You do you boo but Metrics fucking awesome. It's simple, conversions are super easy, etc. it's just basic numbers. You can thoughtlessly multiply or divide (assuming you could thoughtlessly do that before).
You want a real shite headache? Try translating tenths of inches. I'd just burn the blueprints and tell them to try again.
Serious question about this argument. Try translating tenths of inches... to what? I assume you're not talking about converting to metric because then any unit is problematic, and if you're using tenths of an inch then you're using inches, not something else, so... what's the problem?

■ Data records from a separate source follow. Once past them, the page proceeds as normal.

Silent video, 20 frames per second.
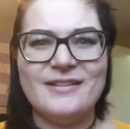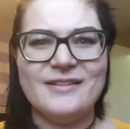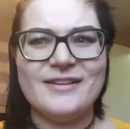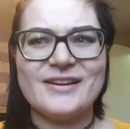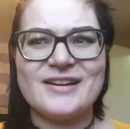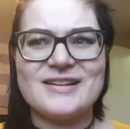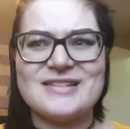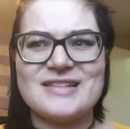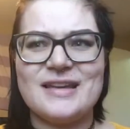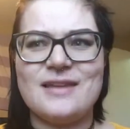
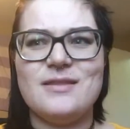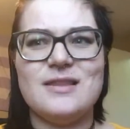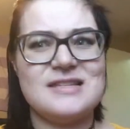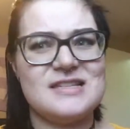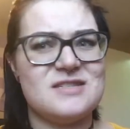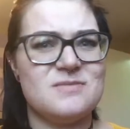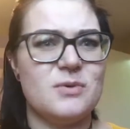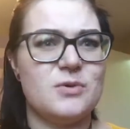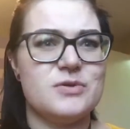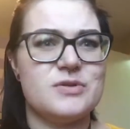Like I said,
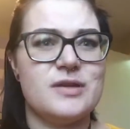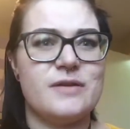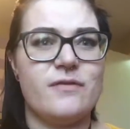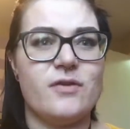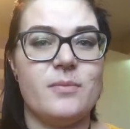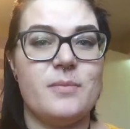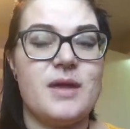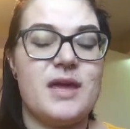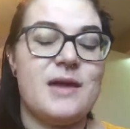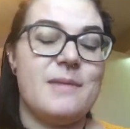this is mostly
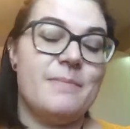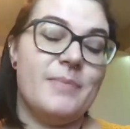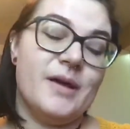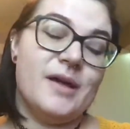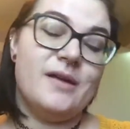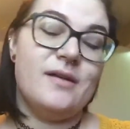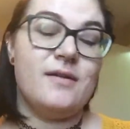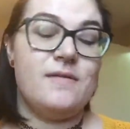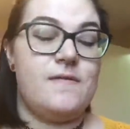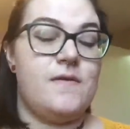for me,
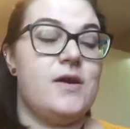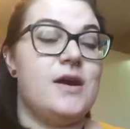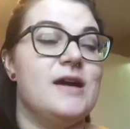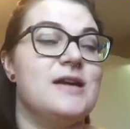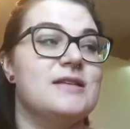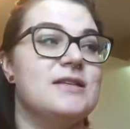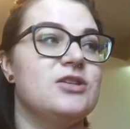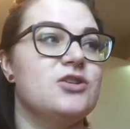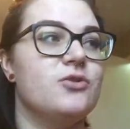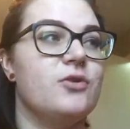but if you
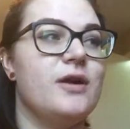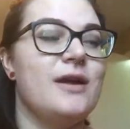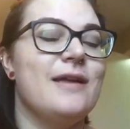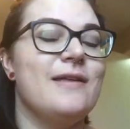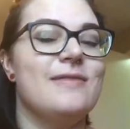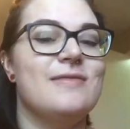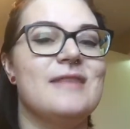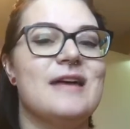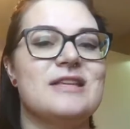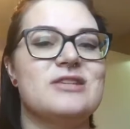guys enjoy
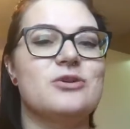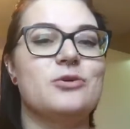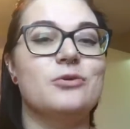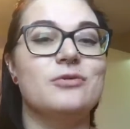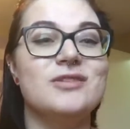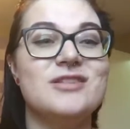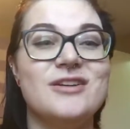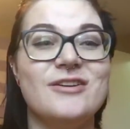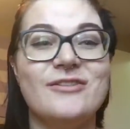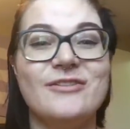it, that's
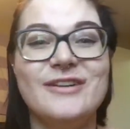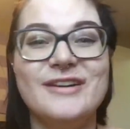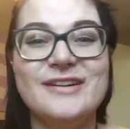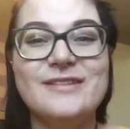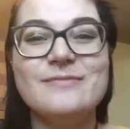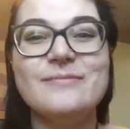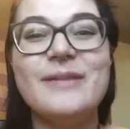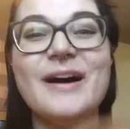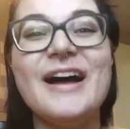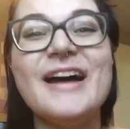cool too.
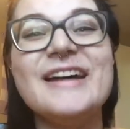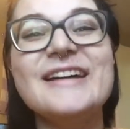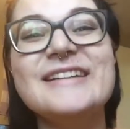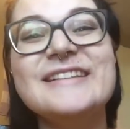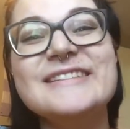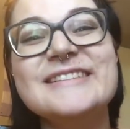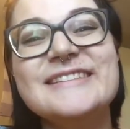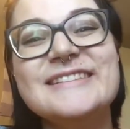Bye!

The most common place to find .1" is on micrometers. And that's just fine until you need to switch it back to imperial or metric for the next processing...which the rest of your tooling is in.
You do you boo but Metrics fucking awesome. It's simple, conversions are super easy, etc. it's just basic numbers. You can thoughtlessly multiply or divide (assuming you could thoughtlessly do that before).
You want a real shite headache? Try translating tenths of inches. I'd just burn the blueprints and tell them to try again.
OP was being sarcastic.
Serious question about this argument. Try translating tenths of inches... to what? I assume you're not talking about converting to metric because then any unit is problematic, and if you're using tenths of an inch then you're using inches, not something else, so... what's the problem?
The most common place to find .1" is on micrometers. And that's just fine until you need to switch it back to imperial or metric for the next processing...which the rest of your tooling is in.
.1" is roughly 2.54mm
.1", fractionally is ~7/64
7/64 is roughly 2.77mm
See how this is recipe for disaster?